Alternatively, prison might be thought of as a deterrent to other women tempted by a similar course of action. But Foster’s circumstances seem to have been so unique – lockdown, the presence of her other children, her complicated relationship with her partner and another man – that it seems highly unlikely another woman could find herself in this exact situation.

Serving as neither punishment nor deterrent, Foster’s prison sentence seems especially cruel. A compassionate society that truly respected women’s bodily autonomy, and placed the rights of existing human life above potential life, would not deliver such a sentence.

The barbarity of imprisoning Foster was recognised before her punishment was handed down. Justice Pepperall notes that he had, unusually, received a letter from healthcare professionals including the president of the Royal College of Obstetricians and Gynaecologists and the chief executive of the Royal College of Midwives asking him not to incarcerate Foster.
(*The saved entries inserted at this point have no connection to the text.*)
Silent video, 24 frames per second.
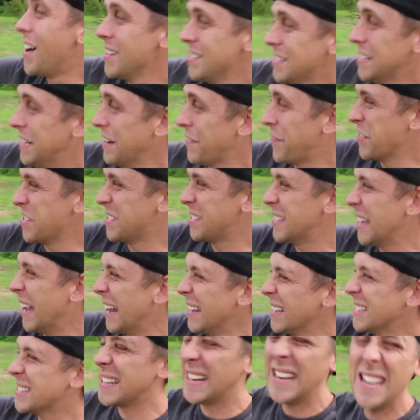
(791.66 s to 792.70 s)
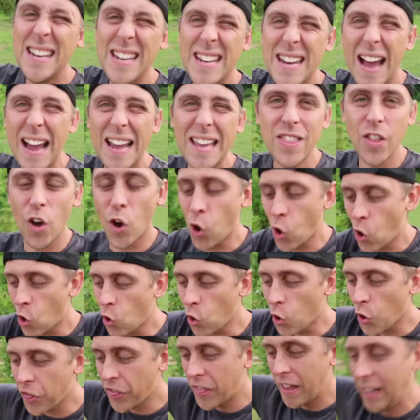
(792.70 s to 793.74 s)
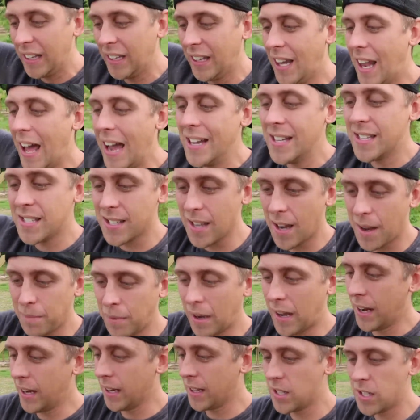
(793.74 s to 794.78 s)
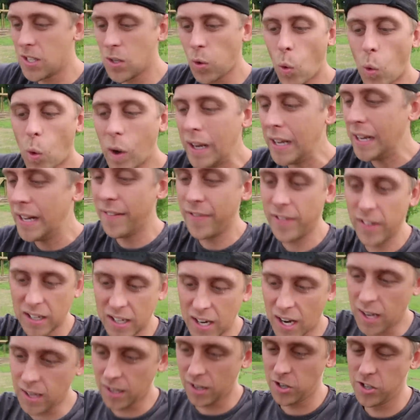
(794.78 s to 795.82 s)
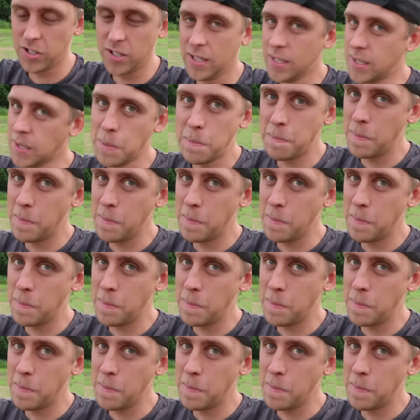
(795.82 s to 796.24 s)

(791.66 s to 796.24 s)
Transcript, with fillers: tons of different settings. And at night, the whole thing lights up like 20 different colors. It'sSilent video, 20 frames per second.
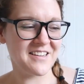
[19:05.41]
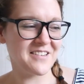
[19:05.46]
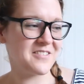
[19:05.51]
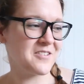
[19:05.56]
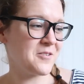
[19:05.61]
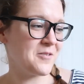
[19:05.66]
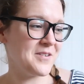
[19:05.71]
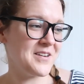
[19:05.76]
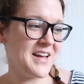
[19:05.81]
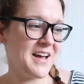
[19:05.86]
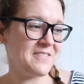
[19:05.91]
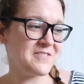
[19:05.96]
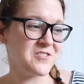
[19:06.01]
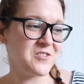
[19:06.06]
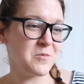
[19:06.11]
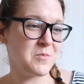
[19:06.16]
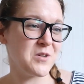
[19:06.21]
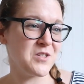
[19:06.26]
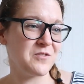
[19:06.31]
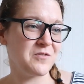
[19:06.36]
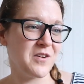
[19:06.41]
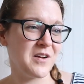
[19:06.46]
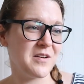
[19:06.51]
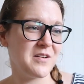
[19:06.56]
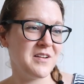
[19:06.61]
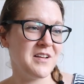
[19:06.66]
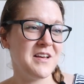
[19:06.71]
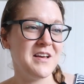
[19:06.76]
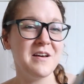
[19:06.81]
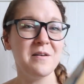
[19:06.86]
They're going to have so much
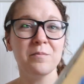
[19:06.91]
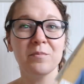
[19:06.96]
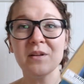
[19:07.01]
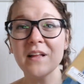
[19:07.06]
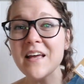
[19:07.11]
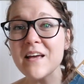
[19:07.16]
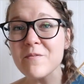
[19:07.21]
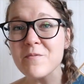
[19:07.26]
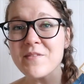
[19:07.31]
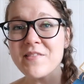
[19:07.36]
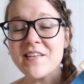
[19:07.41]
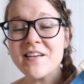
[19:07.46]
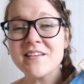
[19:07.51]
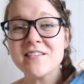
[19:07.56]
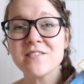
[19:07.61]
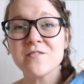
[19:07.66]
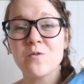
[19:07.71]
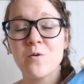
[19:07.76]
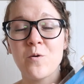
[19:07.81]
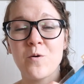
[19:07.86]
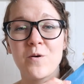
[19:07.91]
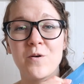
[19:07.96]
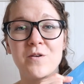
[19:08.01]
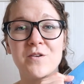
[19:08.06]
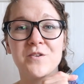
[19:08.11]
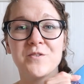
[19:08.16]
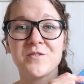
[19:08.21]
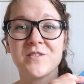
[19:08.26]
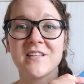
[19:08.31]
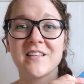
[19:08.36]
fun playing with this or
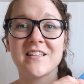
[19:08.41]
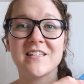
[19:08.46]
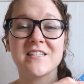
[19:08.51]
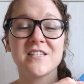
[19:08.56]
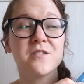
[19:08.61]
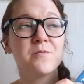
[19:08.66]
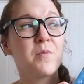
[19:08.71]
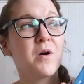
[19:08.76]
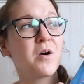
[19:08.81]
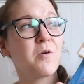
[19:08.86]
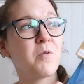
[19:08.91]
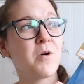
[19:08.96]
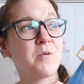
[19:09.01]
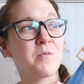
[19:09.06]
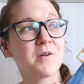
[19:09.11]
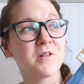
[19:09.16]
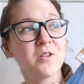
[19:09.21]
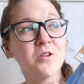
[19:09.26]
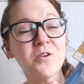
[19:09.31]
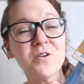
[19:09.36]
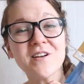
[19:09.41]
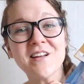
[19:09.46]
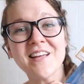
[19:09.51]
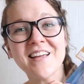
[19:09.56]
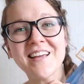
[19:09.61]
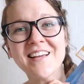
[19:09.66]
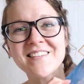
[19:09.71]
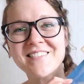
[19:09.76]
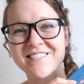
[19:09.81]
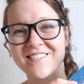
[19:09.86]
using this to mark where we're
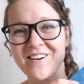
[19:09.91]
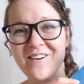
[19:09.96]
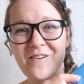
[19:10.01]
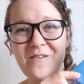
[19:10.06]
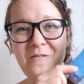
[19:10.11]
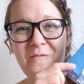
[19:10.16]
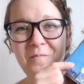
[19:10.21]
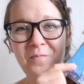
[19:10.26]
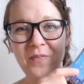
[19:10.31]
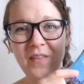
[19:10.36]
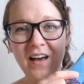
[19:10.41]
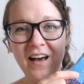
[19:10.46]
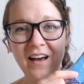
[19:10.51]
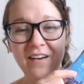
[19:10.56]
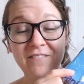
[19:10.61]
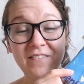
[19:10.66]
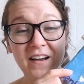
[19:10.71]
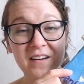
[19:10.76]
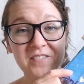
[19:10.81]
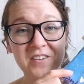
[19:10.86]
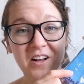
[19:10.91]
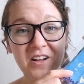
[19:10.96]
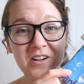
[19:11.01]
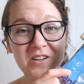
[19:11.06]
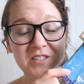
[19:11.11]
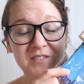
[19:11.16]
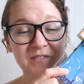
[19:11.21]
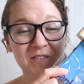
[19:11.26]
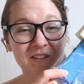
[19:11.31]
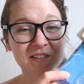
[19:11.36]
learning. So
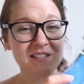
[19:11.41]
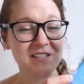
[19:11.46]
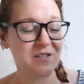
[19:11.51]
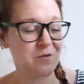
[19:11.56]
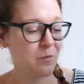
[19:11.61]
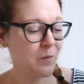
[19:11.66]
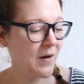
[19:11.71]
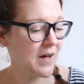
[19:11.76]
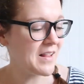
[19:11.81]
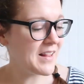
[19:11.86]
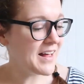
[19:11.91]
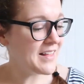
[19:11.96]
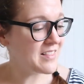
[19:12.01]
$5 for this as well.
The letter was well-intentioned but mis-directed. As Justice Pepperall notes, abortions are deemed a criminal act in England, Scotland, and Wales under the 1967 Abortion Act. On top of this, legislation dating back to 1861 decrees that any woman who ends a pregnancy without two doctors having agreed that continuing with it would be a risk to the woman’s physical or mental health, can face up to life imprisonment. In Northern Ireland, abortion has been decriminalised since 2019.

Politicians from across the political spectrum agree that reform is long overdue. Labour’s Stella Creasy tweeted:

‘We need urgent reform to make safe access for all women in England, Scotland and Wales a human right.’

Dame Diana Johnson, the chair of the Commons Home Affairs Committee, urged the government to ‘step up’ and decriminalise abortions. Caroline Nokes, the Conservative chair of the Commons Women and Equalities Committee, has also called for reform to the 1861 legislation.

Stella Creasy is right: abortion should be about healthcare and not criminality. For too long, abortion provision in Britain has been marked by compromises and tacit understandings. Neither side has wanted to open the topic up for debate. As Foster’s case shows, we cannot carry on like this.

But, as Justice Pepperall notes, the proper place to tie up the loose ends of the 1967 Abortion Act is in parliament and in the public realm of politics, not in the courtroom. Foster’s imprisonment is an inhumane response to a tragic set of circumstances. Her sentence should be overturned immediately but, in the long term, we need political changes to ensure no similar case can ever arise.